A third explosion Tuesday damaged part of the container that holds water used to cool it down, Britain's The Telegraph reported.

"There was a huge explosion" between 6 a.m. (4 p.m. EST Monday) and 6:15 a.m. at the No. 2 reactor of Fukushima No.1 nuclear power plant, a Tokyo Electric Power spokesman said.

More than 2,000 bodies have washed ashore along Japan's Pacific coast but rescuers haven't been able to reach the isolated towns and villages located in some of the worst-affected areas, the newspaper said.

Rescuers reported finding 1,000 bodies on two shores in Miyagi prefecture and another 1,000 in the town of Minamisanriku, where 10,000 people -- more than half the local population -- had not been accounted for. The fate of tens of thousands of people, including about 8,000 residents of Otsuchi, remains unknown.

The United States dispatched two technical experts to help Japan address the crisis at its quake-damaged nuclear plants. The Obama administration is assembling another team of experts to be deployed to the region, Gregory Jaczko, chairman of the U.S. Nuclear Regulatory Commission, said.

"It is a serious situation in Japan," Jaczko said, adding U.S. personnel were helping Japanese officials look for ways to keep the reactors cooled.

Japan's recovery from an epic earthquake, tsunami and subsequent explosions at nuclear reactors in the quake zone sustained another setback when fuel rods at a Japanese reactor were fully exposed after cooling broke down, the plant operator said Monday. The rods at Fukushima's No. 2 reactor were exposed when a pump pouring in seawater to cool it ran out of fuel, Tokyo Electric Power told Kyodo News.

The water levels later recovered.

The Japan Meteorological Agency Sunday upgraded the intensity of Friday's temblor to a magnitude of 9.0. The U.S. Geological Survey had pegged it at 8.9.

The effects of radiation fallout from the plants on the United States or its territories were minimal, Jaczko said.

"Based on the type of reactor design, we see a very low likelihood that there's any possibility of harmful radiation levels in the United States, Hawaii or U.S. territories," he said. "We believe the steps the Japanese taking to respond to the crisis are consistent to approach we would take in the United States."

During a speaking engagement in Arlington, Va., President Barack Obama reiterated America's support for the people of Japan, saying he told Japanese Prime Minister Naoto Kan "the United States will continue to offer any assistance we can as Japan recovers from multiple disasters, and we will stand with the people of Japan in the difficult days ahead."

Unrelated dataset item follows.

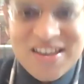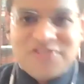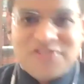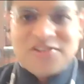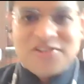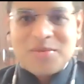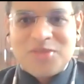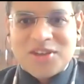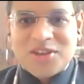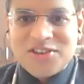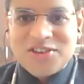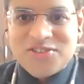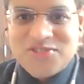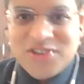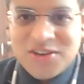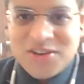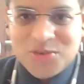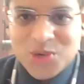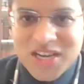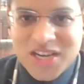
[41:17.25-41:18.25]
from the
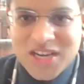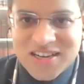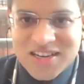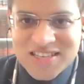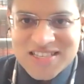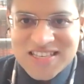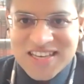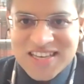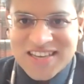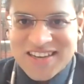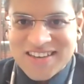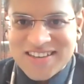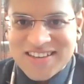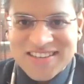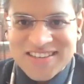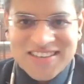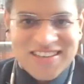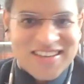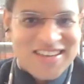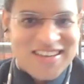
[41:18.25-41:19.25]
country where I reside.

The plant has been shut down since Friday when northeastern Japan was hit by the twin-curses of the earthquake and a tsunami that carried speeding walls of Pacific Ocean seawater as much as 30 feet high.

Saturday's explosion at the No. 1 reactor led to the evacuation of residents within a 12.5-mile radius of the plant.

The U.S. 7th Fleet temporarily repositioned its ships and aircraft away from Japan's Fukushima Dai-Ichi Nuclear Power Plant after detecting low-level contamination in the air and on its aircraft operating in the area, the Pentagon said. The source of this airborne radioactivity is a radioactive plume released from the power plant, the Pentagon said in a release.

Sensitive instruments detected low levels of radioactivity on 17 air crew members returning to the USS Ronald Reagan after conducting disaster relief missions near Sendai, the Defense Department said. The radioactivity was removed from the affected personnel by washing with soap and water, officials said. No other contamination was detected.

"We remain committed to our mission of providing assistance to the people of Japan," the 7th Fleet statement said.